#### Try it:
Transcribe the whole listing without a single picture.

#### Entries provided:
━━━━━━
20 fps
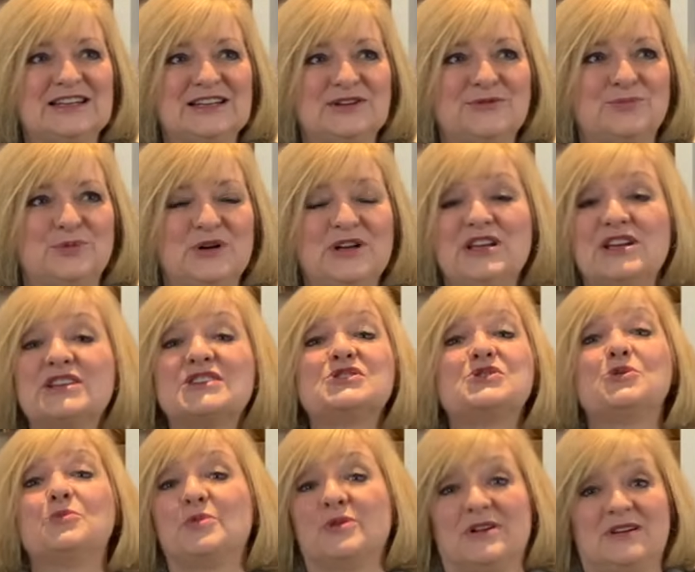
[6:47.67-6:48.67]
pretty
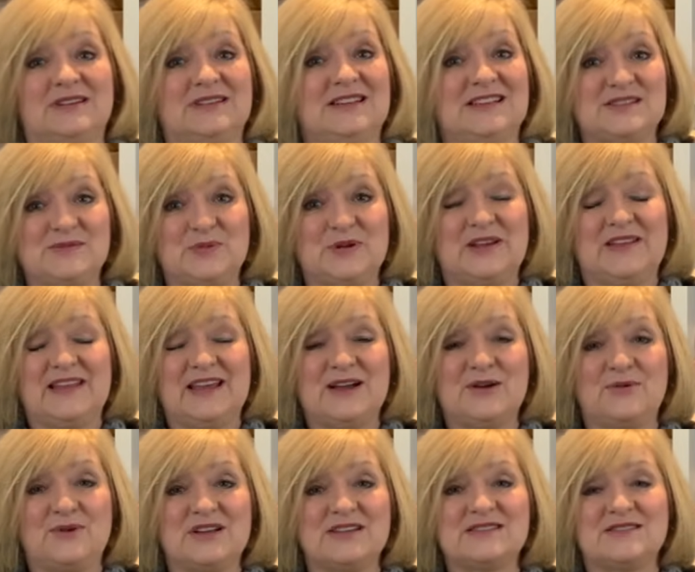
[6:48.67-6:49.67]
exuberant, let's put it that way.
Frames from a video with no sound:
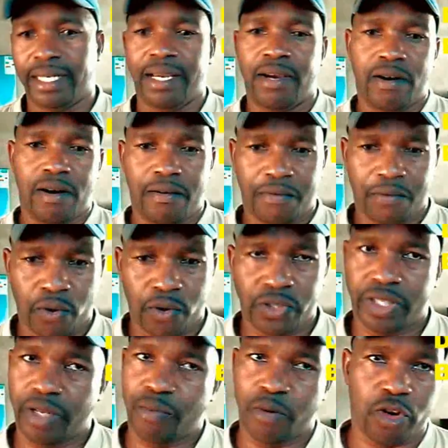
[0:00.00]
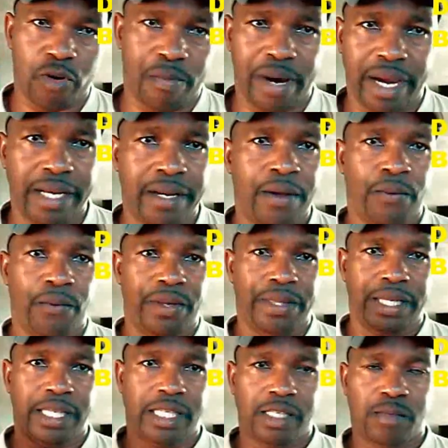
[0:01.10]
Of course, the porcupine with
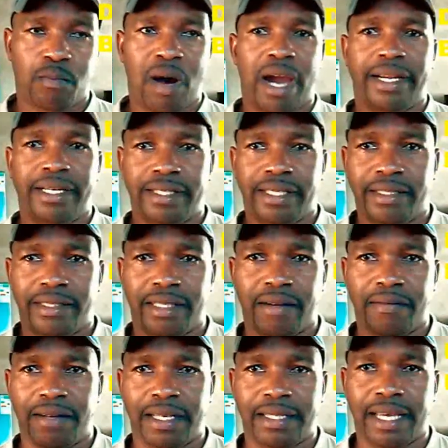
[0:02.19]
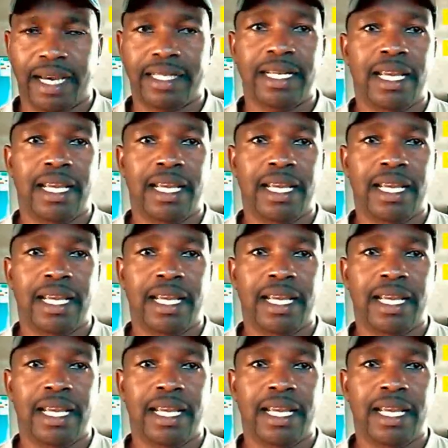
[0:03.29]
its spines and stuff like that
━━━━━━
#### Exercise response:
20 fps
[6:47.67-6:48.67]
pretty
[6:48.67-6:49.67]
exuberant, let's put it that way.
Frames from a video with no sound:
[0:00.00]
[0:01.10]
Of course, the porcupine with
[0:02.19]
[0:03.29]
its spines and stuff like that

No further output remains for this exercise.